* [What this task involves]:
Without the pictures, print each of the records below exactly as it appears.

* [Supplied material]:
····················

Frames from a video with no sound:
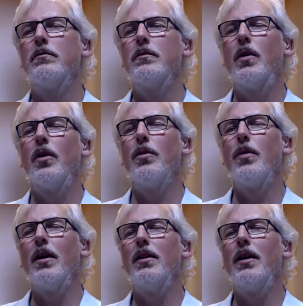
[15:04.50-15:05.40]
Could there be
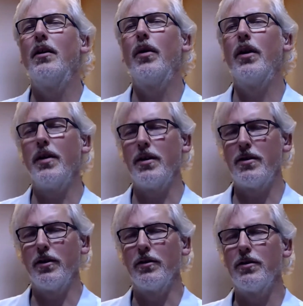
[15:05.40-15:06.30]
a little bit of
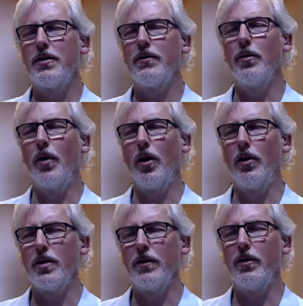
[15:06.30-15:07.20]
distance from
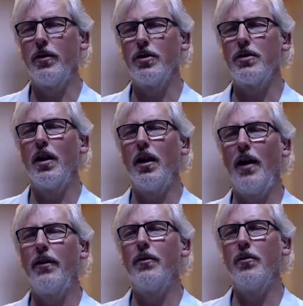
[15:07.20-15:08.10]
those if you just
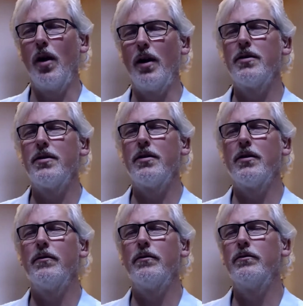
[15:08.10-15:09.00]
let them rest
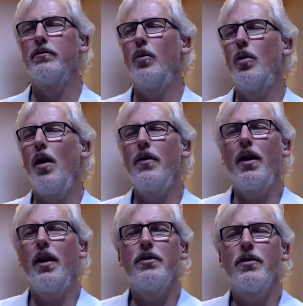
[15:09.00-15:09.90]
wherever they
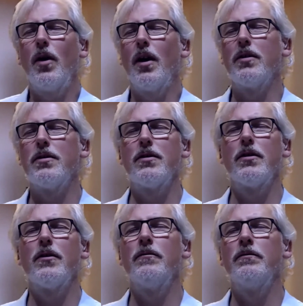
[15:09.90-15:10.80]
need to rest
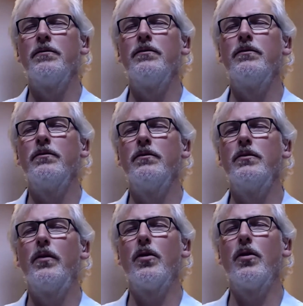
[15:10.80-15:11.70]
for a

····················

* [Your solution]:
Frames from a video with no sound:
[15:04.50-15:05.40]
Could there be
[15:05.40-15:06.30]
a little bit of
[15:06.30-15:07.20]
distance from
[15:07.20-15:08.10]
those if you just
[15:08.10-15:09.00]
let them rest
[15:09.00-15:09.90]
wherever they
[15:09.90-15:10.80]
need to rest
[15:10.80-15:11.70]
for a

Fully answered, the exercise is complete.